En algunos casos resulta evidente que la petición de retirada del nombre de algunas calles por incompatibilidad con la LMD se hace más en función del empleo del militar aludido que por cualquier otra razón. Así parece suceder en el caso del almirante Francisco Núñez Rodríguez, que no alcanzó el empleo hasta 1956, siendo su más destacada actuación ejercer como Gobernador de la Guinea Ecuatorial, en el proceso de descolonización pasó a ser Alto Comisionado. En 1966 pasó a ser Capitán General de Ferrol.
Algo similar sucede en el caso de la calle dedicada al general Antonio Alcubilla Pérez, militar de largo historial participó en la Guerra de África. En julio de 1936 estaba en Gerona donde fue detenido por los republicanos, siendo canjeado en 1938. Fue Capitán General en Burgos y Jefe del Estado Mayor Central. Asumiría en 1959 la Dirección General de la Guardia Civil. Probablemente debamos encontrar en este mando la razón por la que el «lobby de la memoria» pida la retirada de su nombre del callejero.
Regresemos, al llegar al punto y final, a los momentos iniciales del proceso sucintamente analizado, a las elecciones municipales de 1979. La ilustrativa anécdota que vamos a recoger la refirió muchos años después de acontecida su protagonista, el senador socialista José Pérez Fernández. Refería su amistad con los hermanos Fernández Picón: Bartolomé, sacerdote y eterno capellán del Frente de Juventudes; Ángel, alcalde de Murcia en los años 50 y excombatiente de la División Azul.
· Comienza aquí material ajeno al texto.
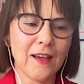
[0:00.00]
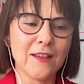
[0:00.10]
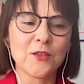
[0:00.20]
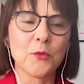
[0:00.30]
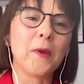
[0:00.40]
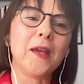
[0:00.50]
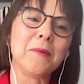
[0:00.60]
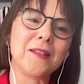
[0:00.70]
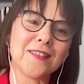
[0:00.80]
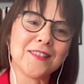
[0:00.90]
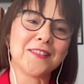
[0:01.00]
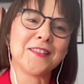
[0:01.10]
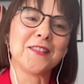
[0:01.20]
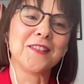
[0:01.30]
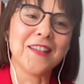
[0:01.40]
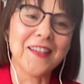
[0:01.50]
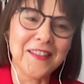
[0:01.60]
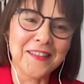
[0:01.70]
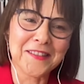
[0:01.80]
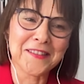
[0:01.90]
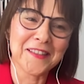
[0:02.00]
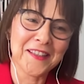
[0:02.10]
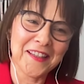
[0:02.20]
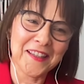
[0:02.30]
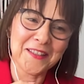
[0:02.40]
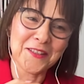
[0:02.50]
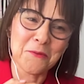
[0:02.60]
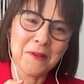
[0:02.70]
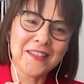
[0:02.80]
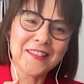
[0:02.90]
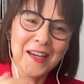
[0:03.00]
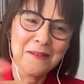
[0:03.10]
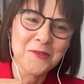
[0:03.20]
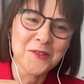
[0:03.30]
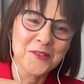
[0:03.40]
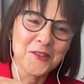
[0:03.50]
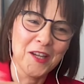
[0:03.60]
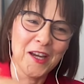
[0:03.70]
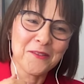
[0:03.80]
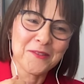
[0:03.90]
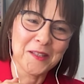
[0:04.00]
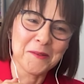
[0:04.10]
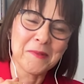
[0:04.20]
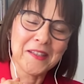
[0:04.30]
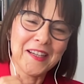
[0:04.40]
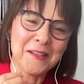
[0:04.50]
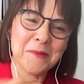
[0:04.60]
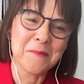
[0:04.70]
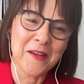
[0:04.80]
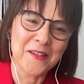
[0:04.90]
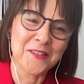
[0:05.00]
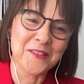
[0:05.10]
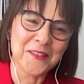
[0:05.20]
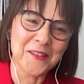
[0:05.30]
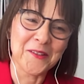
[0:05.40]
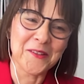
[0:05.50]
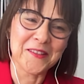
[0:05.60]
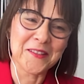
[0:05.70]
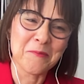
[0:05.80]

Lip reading: So maybe this is the seed. So when it comes on the shelves, I'll be mentioning you in this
Fue el político socialista, hijo de represaliado que pasó un tiempo en prisión, a la pedanía de Cañada de la Cruz, el pueblo natal de los Fernández Picón, para intervenir en un mitin de campaña: «nunca me he escondido de mis amistades, sino todo lo contrario, me siento orgulloso de ellos… vi sus jardines tan bien regados, sus calles tan pulcras que me dije: aquí está la mano de los Fernández Picón, y en el mitin me arriesgué y tuve un recuerdo emocionado para ellos. El salón, que estaba repleto de público, rompió en un fuerte aplauso. No pude ahogar mis sentimientos. Cañada de la Cruz votó socialista mayoritariamente, pero evidenció que quería a aquella buena gente al margen de los colores políticos».
Llegados a este punto, a pesar del valor de la anécdota, resulta evidente que tanto el proceso de proscripción como de deconstrucción de la memoria, a través del borrado de los rastros físicos que los periodos históricos siempre dejan en los espacios públicos, no ha finalizado, sino que continuará en los próximos años.